Em outras operações de medida, dar uma dimensão consiste em privilegiar um apoio em


detrimento de outro, ou ainda, a privilegiar uma parte do espaço arquitetural à qual o arquiteto
decide dar medida. Por motivos econômicos, um projetista pode tanto reduzir uma superfície
linear de fachada, quanto colocar um revestimento cerâmico menos dispendioso nas partes de
serviço. A dimensão é a que o arquiteto mede: refere-se ao objeto que está sendo concebido em
operações de medidas e ela é o apoio desta medida.

Além disso, como apoio para a medida, a palavra dimensão abrange uma realidade geométrica.
Com efeito, o espaço geométrico euclidiano é dotado de três dimensões (x, y, z). No entanto, do
ponto de vista da concepção arquitetural, as dimensões não são, a priori, em número limitado,
dado que é o arquiteto que dota o seu projeto de dimensões, a fim de acoplá-lo, instalá-lo no
espaço real. Dimensionar, no modelo arquiteturologico, é ao mesmo tempo decidir o que é que
deve ser medido e lhe atribuir uma medida, qualquer que seja a precisão ou a fluidez.

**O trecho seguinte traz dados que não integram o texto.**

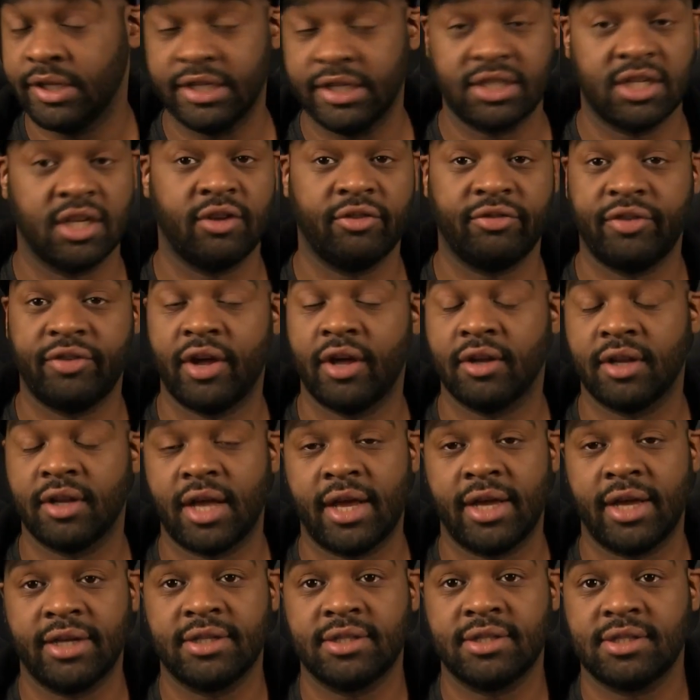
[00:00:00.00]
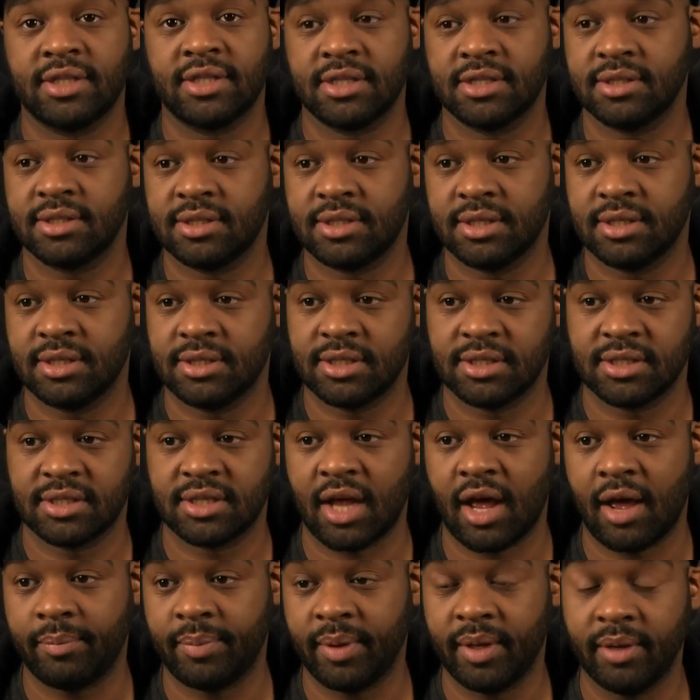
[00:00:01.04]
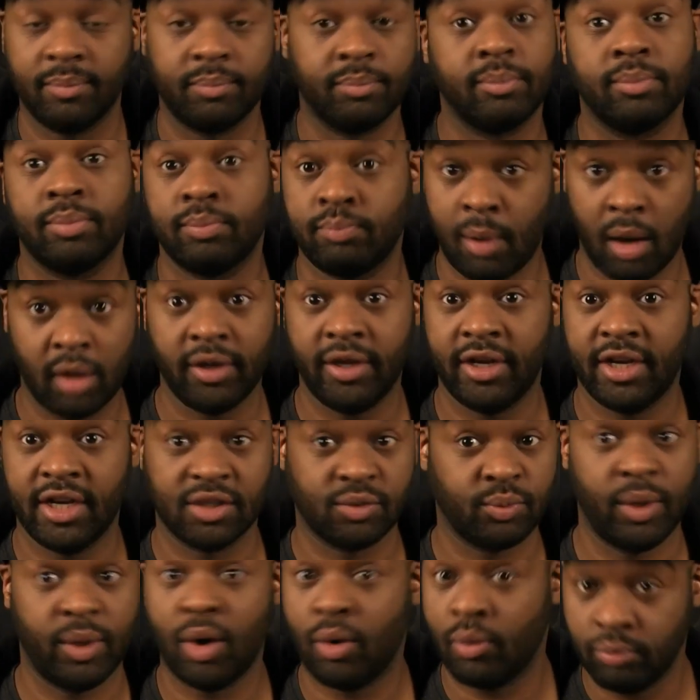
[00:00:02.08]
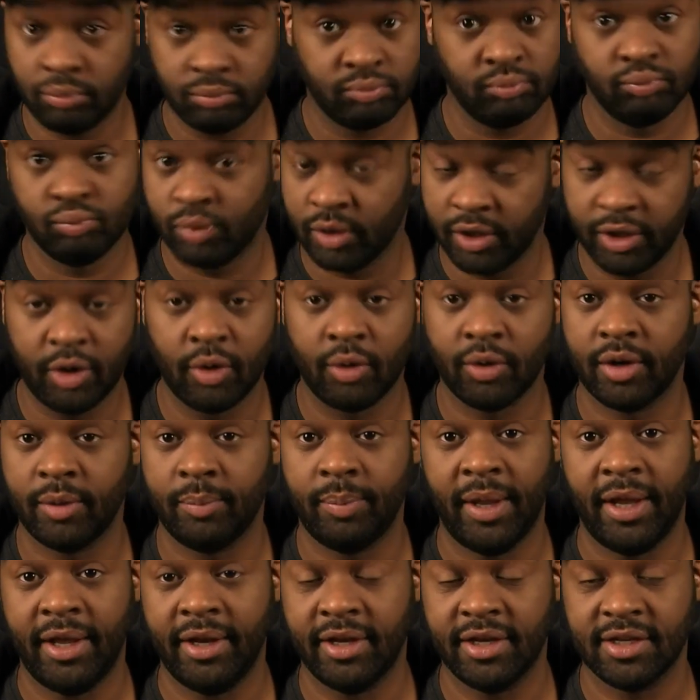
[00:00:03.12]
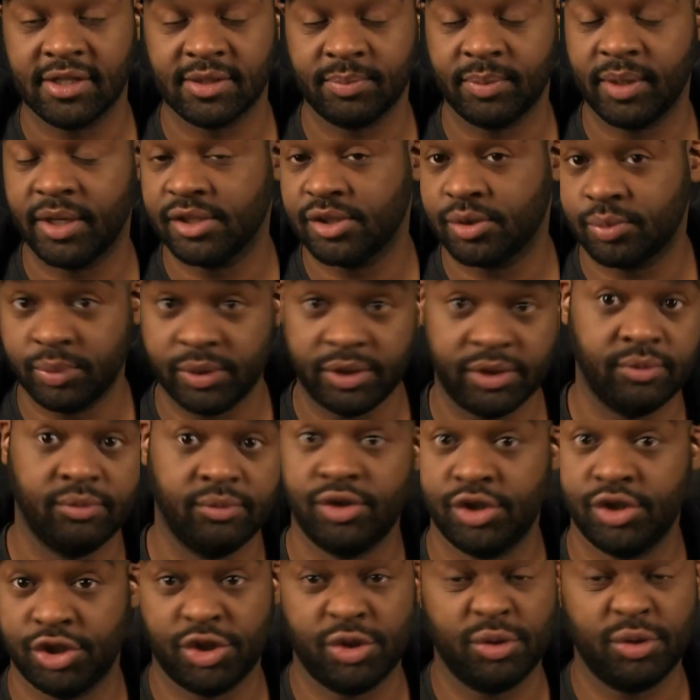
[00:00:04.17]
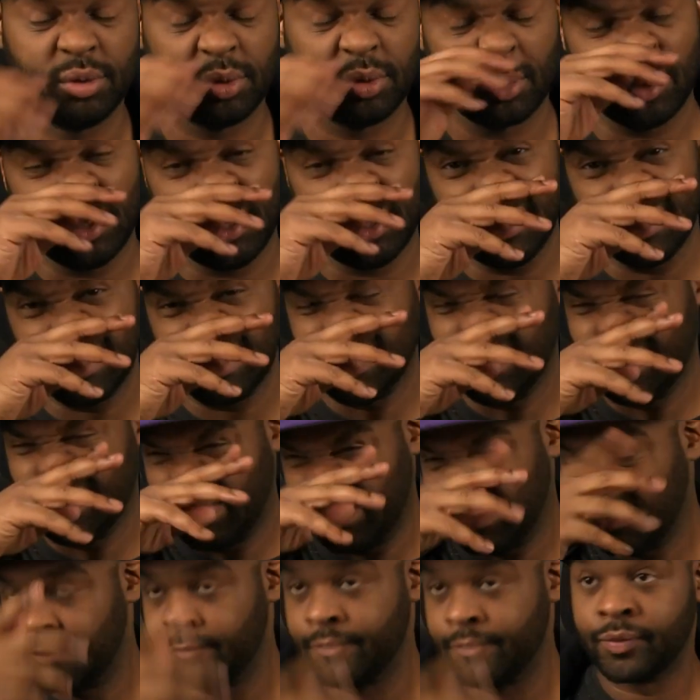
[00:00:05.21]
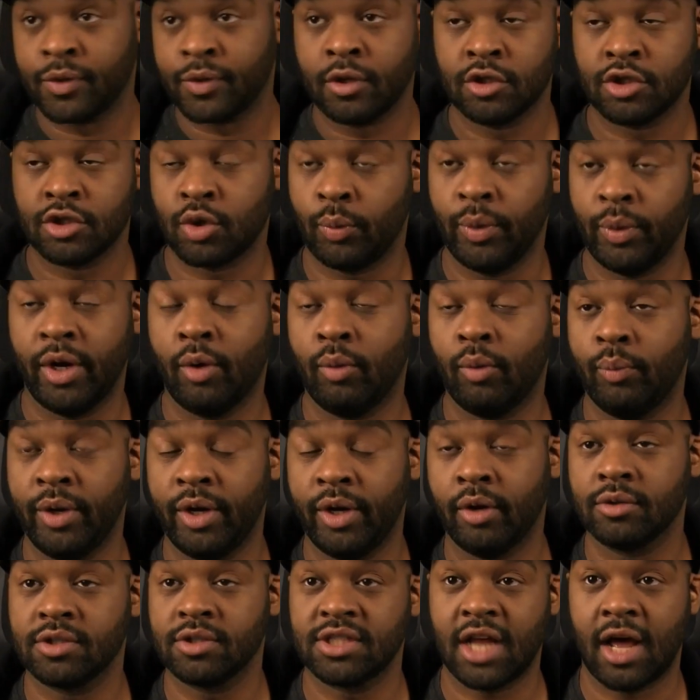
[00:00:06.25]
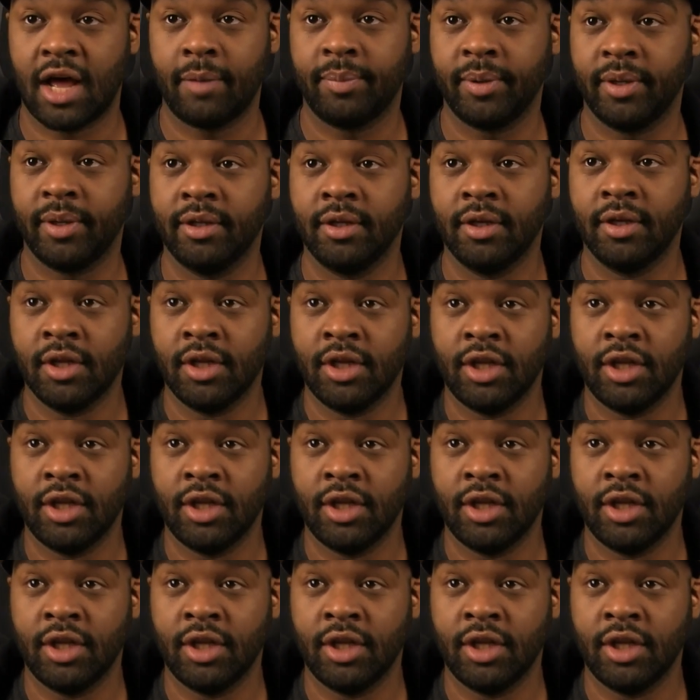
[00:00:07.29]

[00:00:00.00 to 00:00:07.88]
get to the foul line to stop it. Partly because we don't really go in the paint as much. We just shoot threes, so we don't stop it.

A palavra “dimensionamento” será aqui utilizada para designar esta operação. Reservemos o
termo “dimensão” aos objetos do dimensionamento: a "dimensão" é o operando da operação de
dimensionamento. Portanto, a palavra "dimensão" toma aqui um significado especificamente
arquiteturologico, e não deve ser confundida com o significado usual do termo que remete às
idéias de dimensão e de grandeza. Incluir o dimensionamento numa atividade de concepção torna
necessário distinguir apoio de medida e medida. Porque na ordem da concepção, os objetos que
se dimensiona não são dados a priori, mas são ao mesmo tempo objetos de concepção e
dimensionamento. Está aí toda a dificuldade da concepção arquitetural.

Dimensões e dimensão
(p.126)
A palavra "dimensão" é uma palavra correntemente utilizada pelos arquitetos. Pode significar
cota, tamanho (no sentido onde se diz que uma construção tem uma dimensão de 35m), mas
designa também, de uma maneira mais metafórica e mais específica, as grandezas próprias ao
domínio da arquitetura. O arquiteto G. Allen fala de três dimensões X, Y, Z, o espaço arquitetural
às quais ele acrescenta, entre outras, aquelas do espaço sensível... A acepção corrente entre os
arquitetos do termo "dimensão" abrange o que nós na arquiteturologia chamamos de “espaço de
referência”, uma classe ou uma categoria ligadas às representações que fazem os arquitetos da
própria arquitetura. Portanto, a palavra dimensão será usada por nós nos termos que ela foi
definida.

Cotas
(p.127)
No fim, ou mesmo durante o processo de concepção, o objeto é dotado de "dimensões" no
sentido usual do termo. Estas são traduzidas, para fins de comunicação ou de verificações, em
cotas. Cotar é atribuir às dimensões grandezas métricas. A atribuição de uma cota corresponde
um momento da concepção que permite a execução. A cota pressupõe um longo trabalho de
definição da medida. Representa também um código que permite ao arquiteto comunicar o seu
projeto aos diversos corpos de ofícios que serão responsáveis pela execução. Acontece contudo
que o arquiteto manipula, no seu trabalho de concepção, objetos cujas cotas são definidas e não
susceptível de variações (elementos pré-fabricados...) Neste caso, as cotas tornam-se elementos
da concepção. Falar-se-á posteriormente deste efeito de modelo dimensional.